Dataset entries
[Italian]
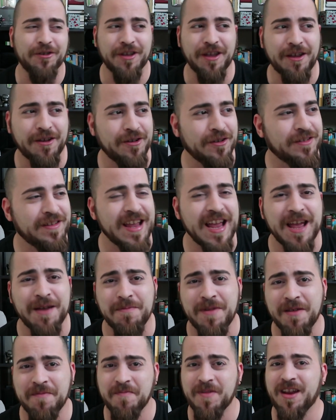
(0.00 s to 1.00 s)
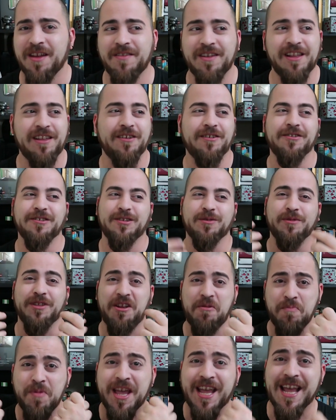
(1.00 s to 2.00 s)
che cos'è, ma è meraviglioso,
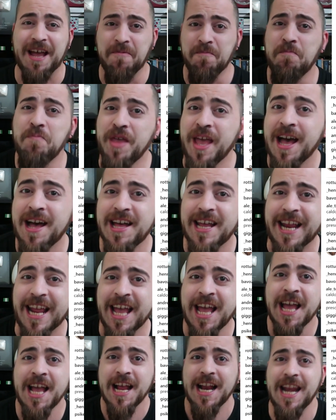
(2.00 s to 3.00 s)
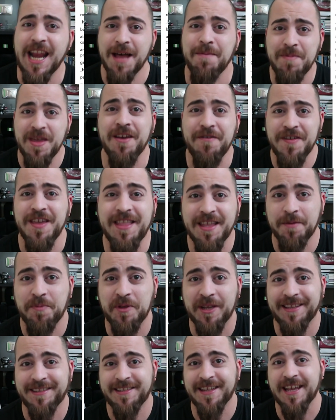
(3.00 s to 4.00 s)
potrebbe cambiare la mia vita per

About this task
Could you set down the records above word for word, without any of the pictures?

Solution to this problem
[Italian]
(0.00 s to 1.00 s)
(1.00 s to 2.00 s)
che cos'è, ma è meraviglioso,
(2.00 s to 3.00 s)
(3.00 s to 4.00 s)
potrebbe cambiare la mia vita per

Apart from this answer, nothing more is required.